Ryan Gosling stars as the character Driver, a Hollywood stunt driver by day and criminal getaway driver by night who possesses a still persona with little speech or visible emotion. Part of the criminal underworld, Driver collides with nasty, ego-inflated, grabby characters and conversely with the softly innocent and vulnerable Irene (played by Carey Mulligan.) Driver represents the criminal anti-hero; protective, yet chillingly remorseless in his vicious pay backs, which drew gasps from the cinema audience. This element of shocking and graphic violence worked, despite its seemingly gratuitous nature (watch out for the lift scene.)

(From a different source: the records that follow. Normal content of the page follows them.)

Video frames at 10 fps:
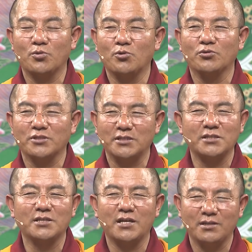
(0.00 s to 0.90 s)
Then
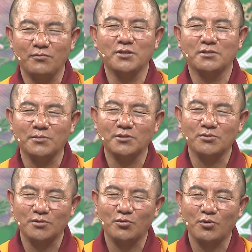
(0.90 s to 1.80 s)
Tara actually
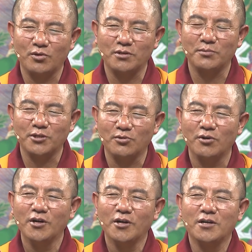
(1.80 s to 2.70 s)
appeared in front of
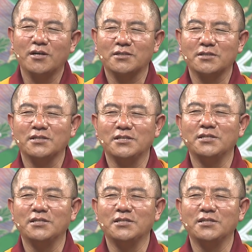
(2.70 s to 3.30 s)
him and said,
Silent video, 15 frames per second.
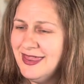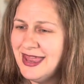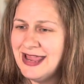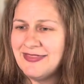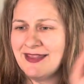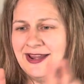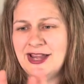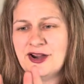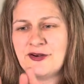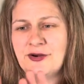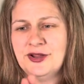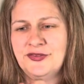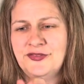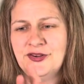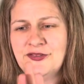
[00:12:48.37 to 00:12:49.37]
and then I
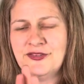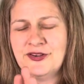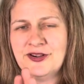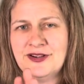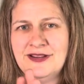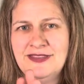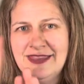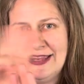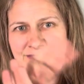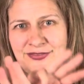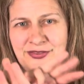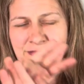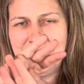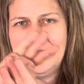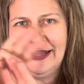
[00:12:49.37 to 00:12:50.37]
crossed over these
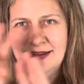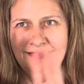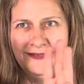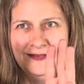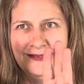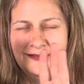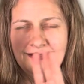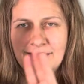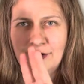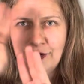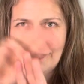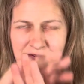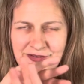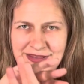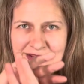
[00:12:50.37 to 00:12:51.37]
3
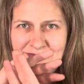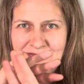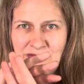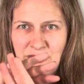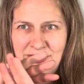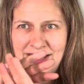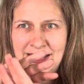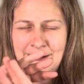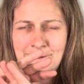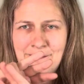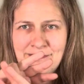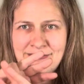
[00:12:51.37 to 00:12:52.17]
over these 3,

Bryan Cranston, as Shannon, was great as the ageing father figure and friend to Driver and you develop a sympathy and a liking for the his character, in spite of the company he keeps and his role within the corrupt criminal underworld.
Am action film more intelligent than the usual fodder, Drive is slow going, but this is countered with moments of intensity from well- scripted and acted scenes. My main criticism is that the film could have been condensed in order to allow for a more dramatic, yet still artistically effective movie; saying this, however Drive is certainly worth a watch.